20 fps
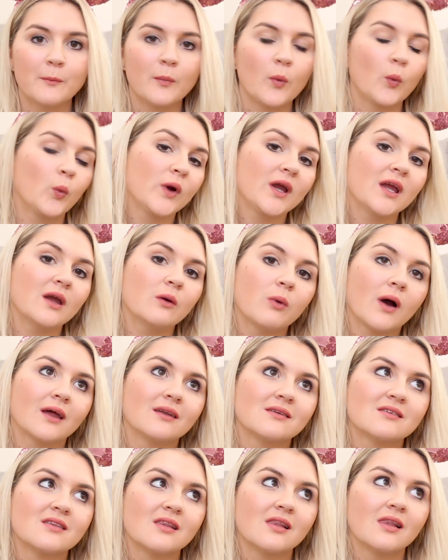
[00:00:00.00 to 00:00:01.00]
We
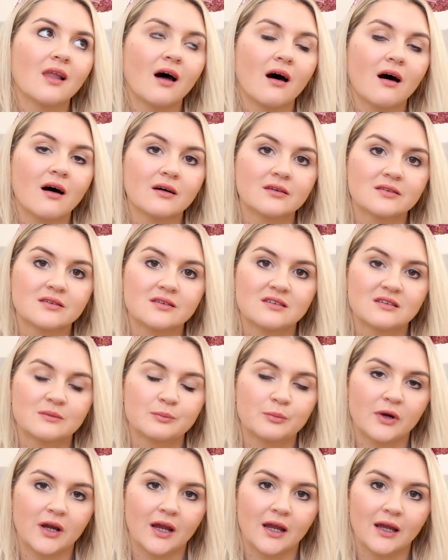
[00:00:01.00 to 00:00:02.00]
went last
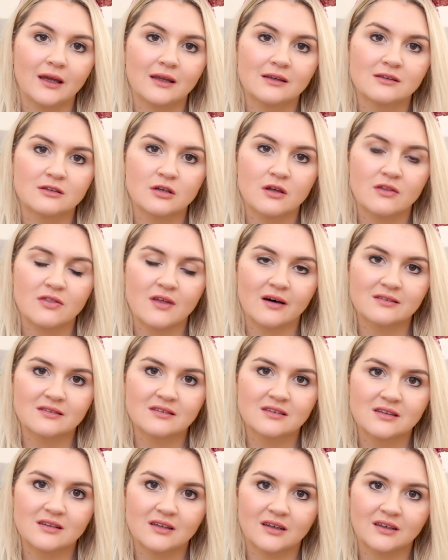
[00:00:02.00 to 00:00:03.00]
spring in
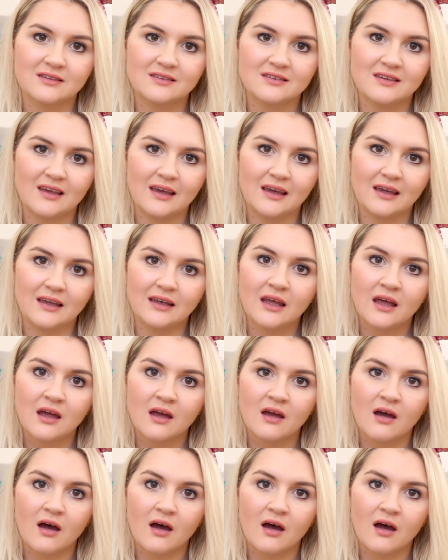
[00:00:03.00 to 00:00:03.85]
2019.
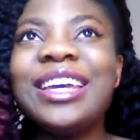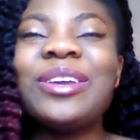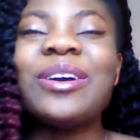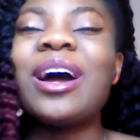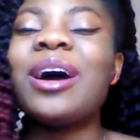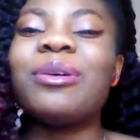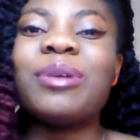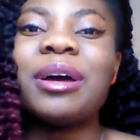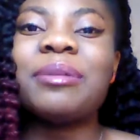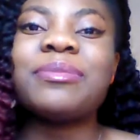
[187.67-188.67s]
You know how
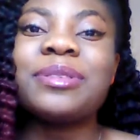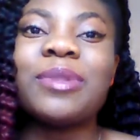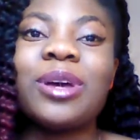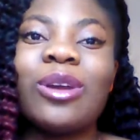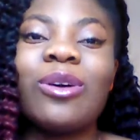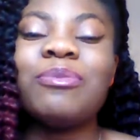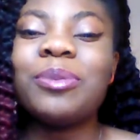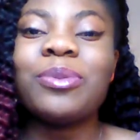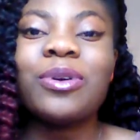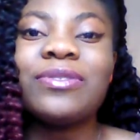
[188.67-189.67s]
a lot of
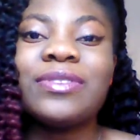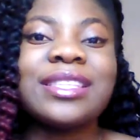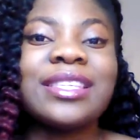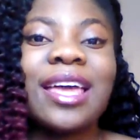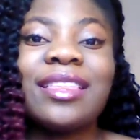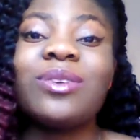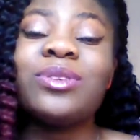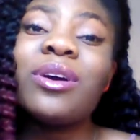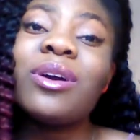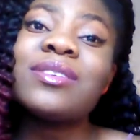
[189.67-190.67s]
people often say that, oh
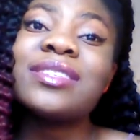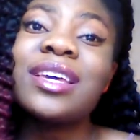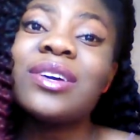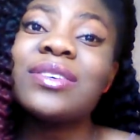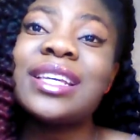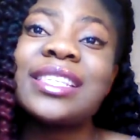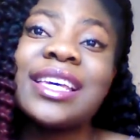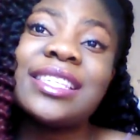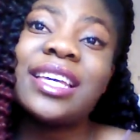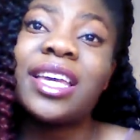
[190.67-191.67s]
no, singleness
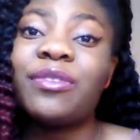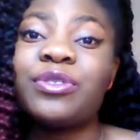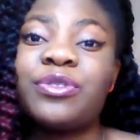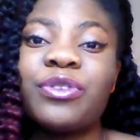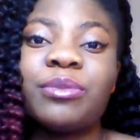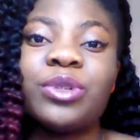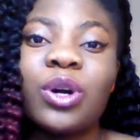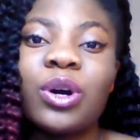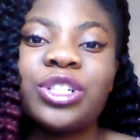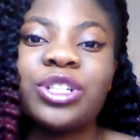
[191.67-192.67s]
is a gift from
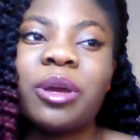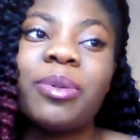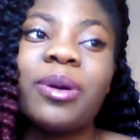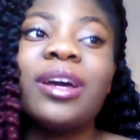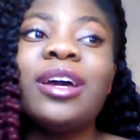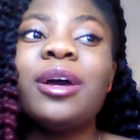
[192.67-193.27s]
God, you know, but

□ □ □ □ □

▶ _What you will do_
All of the entries above are to be restated word for word, minus the images.

▶ _Solution to this exercise_
20 fps
[00:00:00.00 to 00:00:01.00]
We
[00:00:01.00 to 00:00:02.00]
went last
[00:00:02.00 to 00:00:03.00]
spring in
[00:00:03.00 to 00:00:03.85]
2019.
[187.67-188.67s]
You know how
[188.67-189.67s]
a lot of
[189.67-190.67s]
people often say that, oh
[190.67-191.67s]
no, singleness
[191.67-192.67s]
is a gift from
[192.67-193.27s]
God, you know, but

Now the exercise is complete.